Tuesday, August 30, 2005

FITTY-CENT WORDS

Once in a while, I trot out the Big Words. Not too often, because people have a tendency to take me to task for it. Puttin’ on airs, and all.

Today at breakfast with the Minyan Boyz, I used the word “anthropomorphize.” It was in the context of a discussion of the nature of God. We Jews use the term shekhina to refer to the “feminine aspect” of God’s spirit – the nurturing, caring, merciful facet of divine behavior. The point I was making so eloquently at the time was that referring to any aspect of God by invoking human characteristics such as “feminine” or “masculine” is anthropomorphizing: attributing human qualities to something that is not human.

We do this with animals.

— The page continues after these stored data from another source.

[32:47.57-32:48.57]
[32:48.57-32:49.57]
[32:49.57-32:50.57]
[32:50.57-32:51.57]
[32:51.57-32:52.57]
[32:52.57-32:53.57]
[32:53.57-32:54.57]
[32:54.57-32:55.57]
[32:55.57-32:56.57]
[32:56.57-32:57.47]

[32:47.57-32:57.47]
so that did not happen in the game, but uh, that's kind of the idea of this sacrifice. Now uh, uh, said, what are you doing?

How often do we say that a cat “loves” us? Or that a dog is “smiling”? These are human characteristics – useful as descriptors, perhaps, but misleading if we truly believe them to be expressive of human qualities.

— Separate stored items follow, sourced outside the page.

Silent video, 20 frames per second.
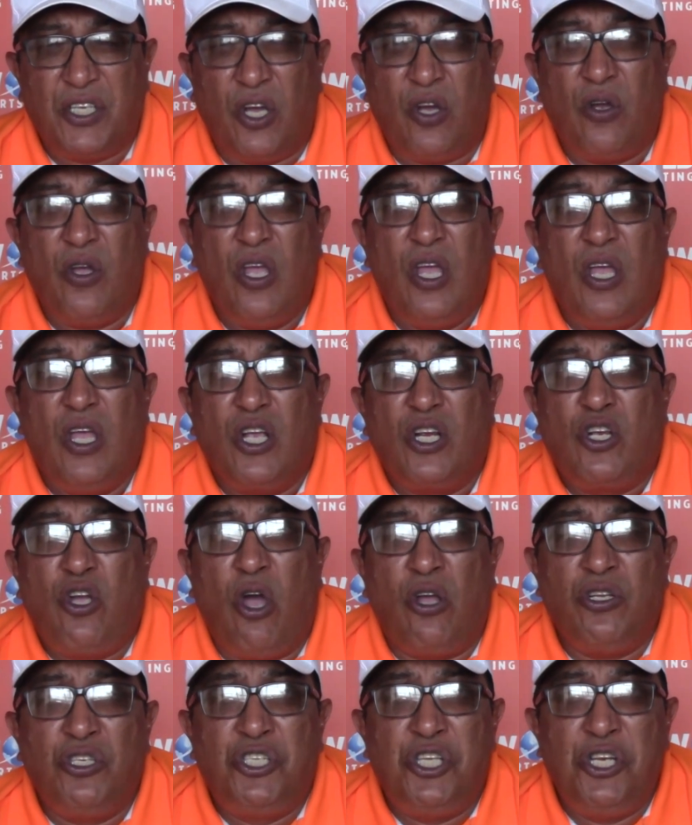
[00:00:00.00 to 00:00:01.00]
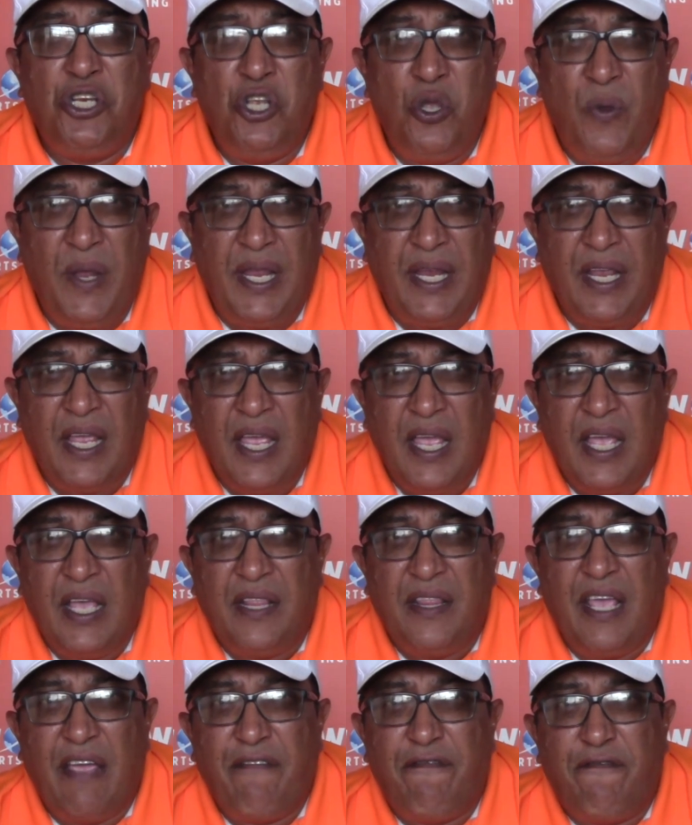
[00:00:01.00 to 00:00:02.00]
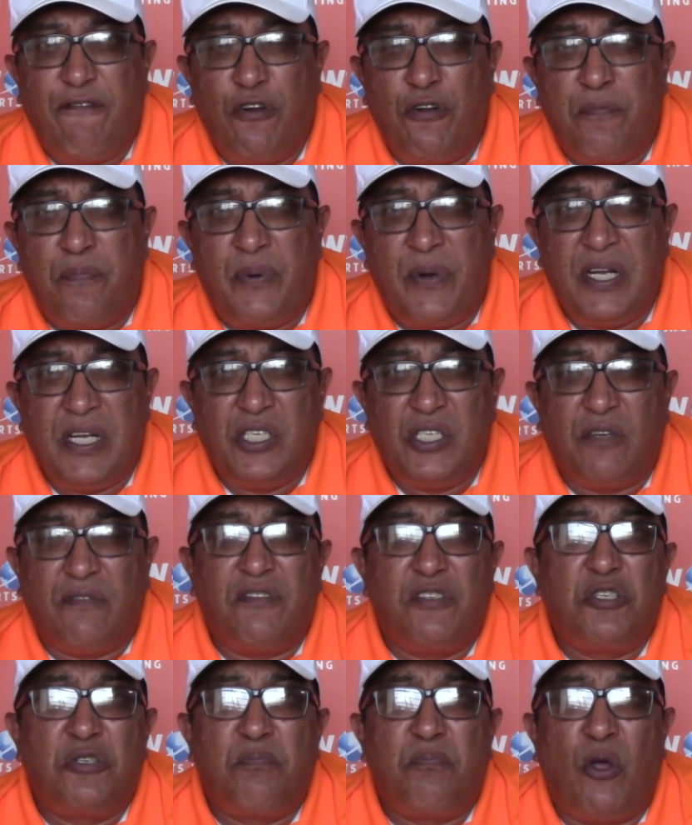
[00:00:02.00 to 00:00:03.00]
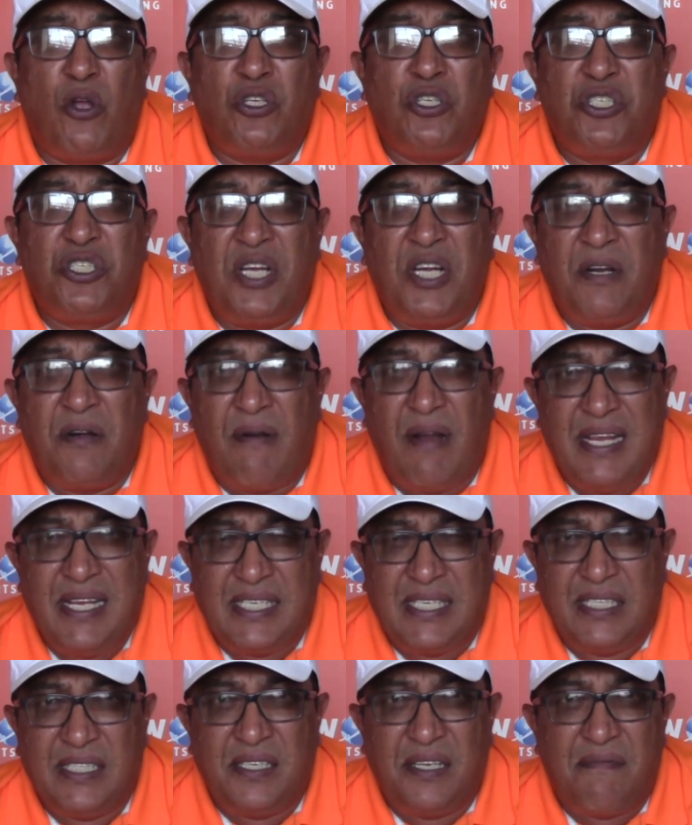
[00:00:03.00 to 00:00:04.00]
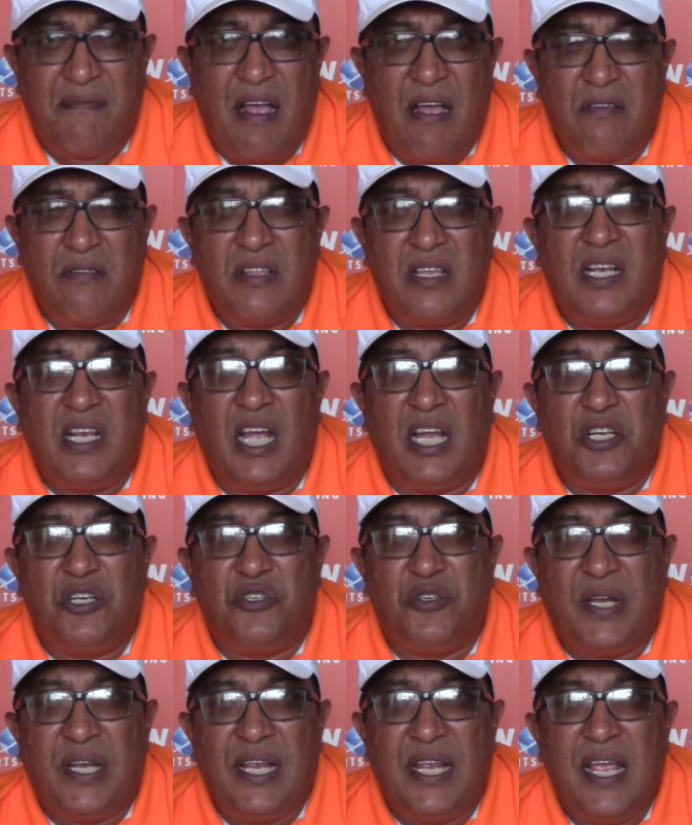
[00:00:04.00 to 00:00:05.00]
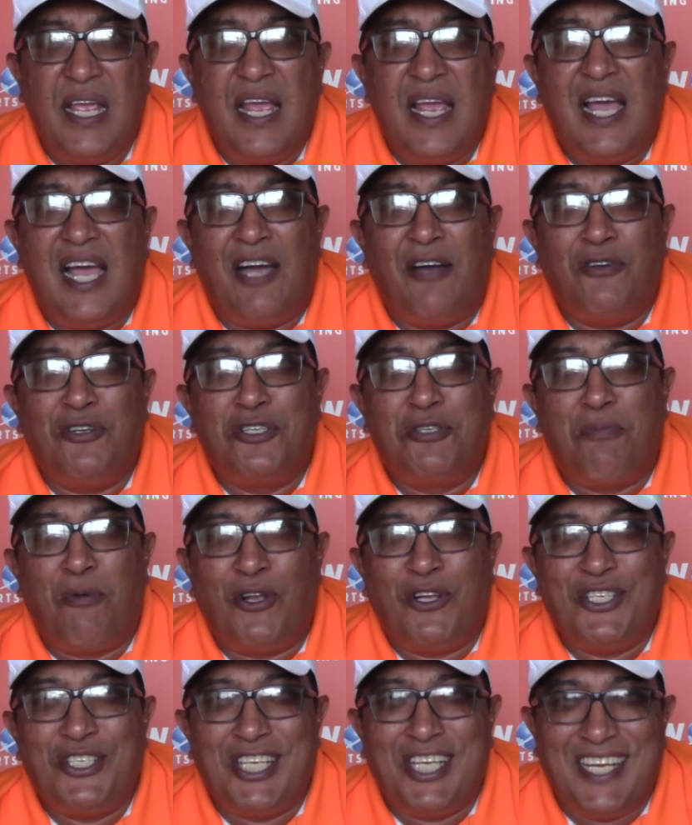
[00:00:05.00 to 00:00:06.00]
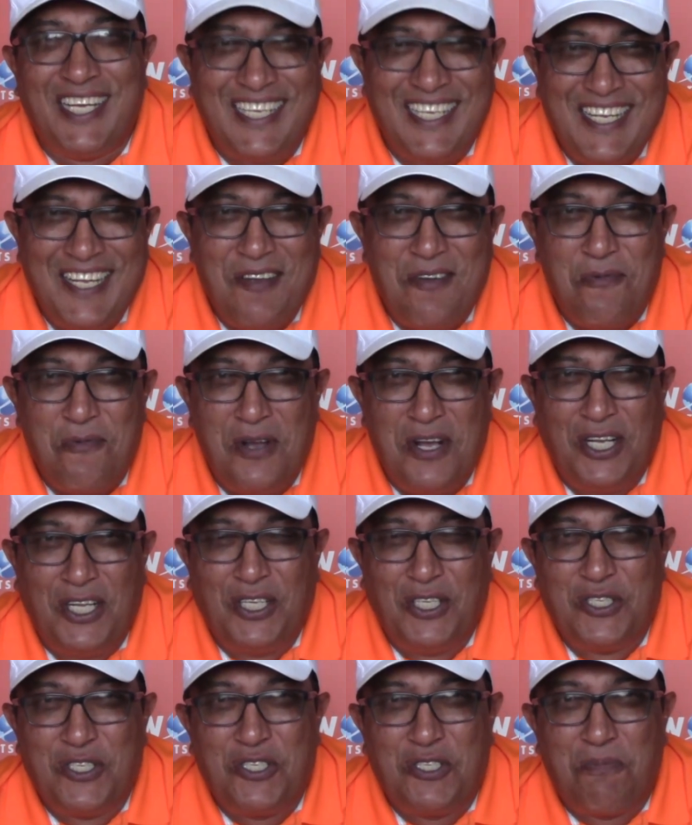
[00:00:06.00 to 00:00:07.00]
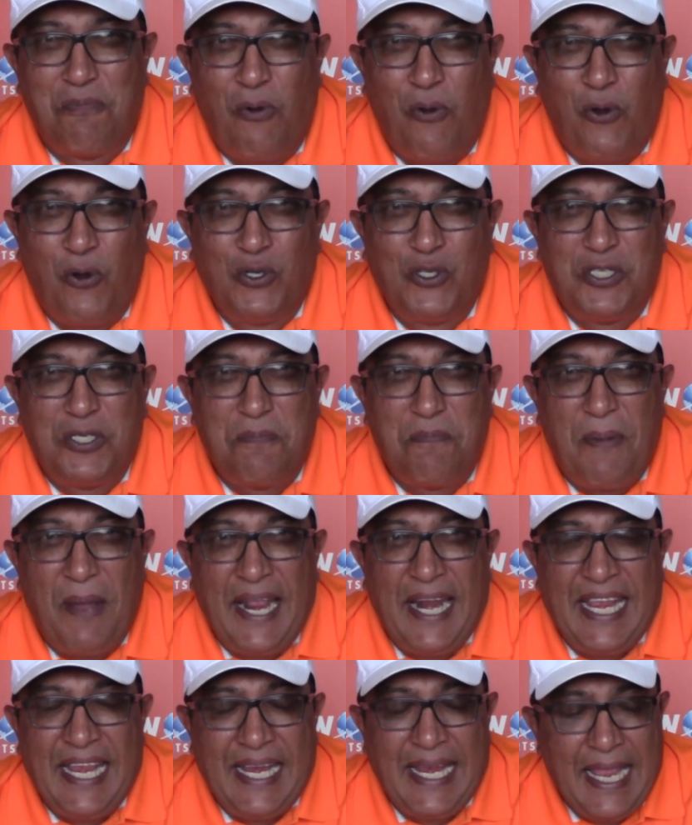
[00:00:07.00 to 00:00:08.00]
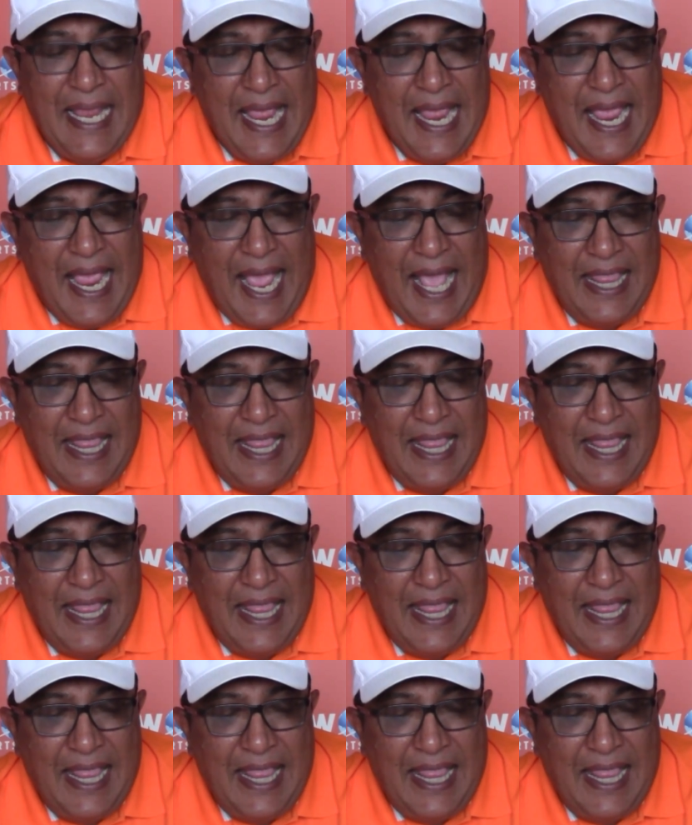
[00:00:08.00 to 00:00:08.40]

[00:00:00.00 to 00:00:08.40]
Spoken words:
So continuing their footprint of sponsoring races around the country, our sponsor World Sports Betting.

Similarly, the nature of God is fundamentally a mystery, one that lends itself to anthropomorphism. An example: the biblical Priestly Blessing, in which we say “Yisa Hashem panav eilekhah v’yasem l’kha shalom” - May God cause His countenance to shine upon you and grant you peace. Can God really be said to have a face? We attribute human qualities to the Master of the World in an attempt to understand, to know the unknowable. How far we carry that attribution forms the essential dividing line between the Jewish and Christian belief systems...but this really was not meant to be a religious post.

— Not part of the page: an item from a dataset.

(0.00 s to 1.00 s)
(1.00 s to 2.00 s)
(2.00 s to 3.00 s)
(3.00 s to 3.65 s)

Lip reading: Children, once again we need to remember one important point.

We were talking about Big Words.

And yes, I got the Raised Eyebrows and Snarky Comments for using that Fitty-Cent Word. That’s OK; I can take it.

But we English-speakers are pikers when it comes to the All-Time Champeens of the Fitty-Cent Word: the Germans.

German is a great language for taking several semi-related concepts and mashing them together to make a Really Big-Ass Word. Anyone who tries to read a German scientific journal knows what I’m talking about – but this business of Big Words is not confined to the world of Science.

Americans got a taste of this some years back, when Volkswagen came out with their “Fahrvergnügen” campaign. Fahr-vergnügen: literally, “driving enjoyment.” A funny-sounding, attention-getting word that was a bitch to pronounce – and advertising is all about the attention-getting.

But you can make up your own German words. Just mash a few concepts together, and presto! A brand-new, fitty-cent word. F’rinstance:
  • Pflaumensafttrinkenvergnügen: the joy of drinking prune juice.
  • Käfervernichtungvergnügen: the joy of killing cockroaches.
  • Unterwasserschwimmenvergnügen: the joy of swimming underwater.
  • Schimpfwörtergebrauchenvergnügen: the joy of using foul language.
  • Senftmanngeschichtenlesenvergnügen: the joy of reading The Adventures of Mustard Man.
Hell, some of these are so long, they’re not fitty-cent words; they’re at least a buck-fitty.

What kind of Stupid Excessively-Long German Words can you come up with?